Backed by a deep scientific understanding of the interconnectedness of waterways, the Clean Water Rule adopted Justice Kennedy’s “significant nexus” standard. In so doing, the rule clarified that tributaries and adjacent waters have a “significant nexus” to downstream waters and are covered by the Act.
— NRDC 🌎 (@NRDC) February 7, 2018
And then, as happens with every new and significant federal rule, everyone sued. Industry sued claiming the rule was too expansive. Environmentalists sued claiming it was too narrow. There was even a fight over the lawsuits were properly filed in U.S. district courts or whether the federal courts of appeal had original jurisdiction.

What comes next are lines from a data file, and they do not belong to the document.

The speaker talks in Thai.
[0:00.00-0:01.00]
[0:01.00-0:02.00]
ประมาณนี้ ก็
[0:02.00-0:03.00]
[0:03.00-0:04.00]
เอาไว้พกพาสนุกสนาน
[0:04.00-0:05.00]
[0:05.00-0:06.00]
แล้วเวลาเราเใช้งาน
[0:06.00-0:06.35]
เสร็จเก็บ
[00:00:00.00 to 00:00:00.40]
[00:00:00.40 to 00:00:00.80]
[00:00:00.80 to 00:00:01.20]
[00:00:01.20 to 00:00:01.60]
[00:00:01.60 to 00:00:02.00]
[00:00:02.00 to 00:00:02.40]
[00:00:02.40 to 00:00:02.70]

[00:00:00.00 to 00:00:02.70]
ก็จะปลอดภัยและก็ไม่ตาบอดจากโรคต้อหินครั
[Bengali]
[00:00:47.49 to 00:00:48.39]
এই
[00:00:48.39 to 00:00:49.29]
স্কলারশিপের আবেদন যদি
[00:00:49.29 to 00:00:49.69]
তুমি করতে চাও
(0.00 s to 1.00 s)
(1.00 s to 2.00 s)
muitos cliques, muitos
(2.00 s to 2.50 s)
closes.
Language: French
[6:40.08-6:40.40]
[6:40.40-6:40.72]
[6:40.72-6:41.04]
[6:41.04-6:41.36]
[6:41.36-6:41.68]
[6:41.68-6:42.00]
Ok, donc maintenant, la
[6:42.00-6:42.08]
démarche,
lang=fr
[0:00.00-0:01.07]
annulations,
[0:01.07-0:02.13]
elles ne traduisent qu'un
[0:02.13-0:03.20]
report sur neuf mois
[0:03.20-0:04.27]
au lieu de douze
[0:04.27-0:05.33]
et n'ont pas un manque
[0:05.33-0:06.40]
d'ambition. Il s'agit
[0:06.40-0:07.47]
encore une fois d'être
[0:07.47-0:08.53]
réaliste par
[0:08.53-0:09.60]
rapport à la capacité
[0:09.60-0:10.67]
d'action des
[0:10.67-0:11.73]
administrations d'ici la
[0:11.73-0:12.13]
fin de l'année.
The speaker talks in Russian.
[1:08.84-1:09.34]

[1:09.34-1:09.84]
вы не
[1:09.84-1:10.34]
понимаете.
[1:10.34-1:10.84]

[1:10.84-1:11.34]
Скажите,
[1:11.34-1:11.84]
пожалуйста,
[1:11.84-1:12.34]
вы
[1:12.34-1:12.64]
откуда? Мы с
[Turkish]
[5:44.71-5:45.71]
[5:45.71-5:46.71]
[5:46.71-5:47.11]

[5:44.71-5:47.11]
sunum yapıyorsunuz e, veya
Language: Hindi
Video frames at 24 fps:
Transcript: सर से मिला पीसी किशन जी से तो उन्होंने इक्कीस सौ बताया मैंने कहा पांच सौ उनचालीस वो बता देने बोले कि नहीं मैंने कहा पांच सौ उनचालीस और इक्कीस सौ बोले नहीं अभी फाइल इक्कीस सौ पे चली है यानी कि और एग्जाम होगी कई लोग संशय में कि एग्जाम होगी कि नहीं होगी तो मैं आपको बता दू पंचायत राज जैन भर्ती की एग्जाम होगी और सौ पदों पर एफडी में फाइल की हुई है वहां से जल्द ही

The upshot of all the litigation? The U.S. Court of Appeals for the Sixth Circuit blocked the new rule, pending a resolution of the merits. But two weeks ago, the Supreme Court ruled that federal district courts — and not federal courts of appeal — have original jurisdiction over disputes under the Clean Water Act. So now the Sixth Circuit’s stay is on shaky ground, as that Court took jurisdiction over a direct challenge to the Clean Water Rule.
Amid all of this confusion in the courts, EPA and the Corps proposed repealing the Clean Water Rule; issued a draft repeal regulation; took in public comment; let the repeal regulation languish; proposed a new rule changing the “effective date” of the Clean Water Rule; and then issued a different regulation on January 31, 2018, suspending the Clean Water Rule until February 6, 2020. EPA also said it would undertake its own study on navigable water and issue its own clean water rule, sometime in the future.
Which brings us back to the three lawsuits filed on Tuesday.
New York, along with nine other states and the District of Columbia (California, Connecticut, Maryland, Massachusetts, New Jersey, Oregon, Rhode Island, Vermont, and Washington) filed their lawsuit in the federal district court in Manhattan. A similar lawsuit was filed in that same court by the Natural Resources Defense Council and National Wildlife Federal. A coalition of environmental groups led by the South Carolina Coastal Conservation League filed their own lawsuit in federal district court in Charleston, South Carolina.
They’re all challenging the new “suspension” rule that puts the Obama-era Clean Water Rule on hold until 2020. The claims are based on the Administrative Procedures Act and allege that EPA and the Corps short-circuited the mandatory process for promulgating new rules, and enacted a rule that is arbitrary and capricious, given the scientific, policy and legal record developed by the Obama administration.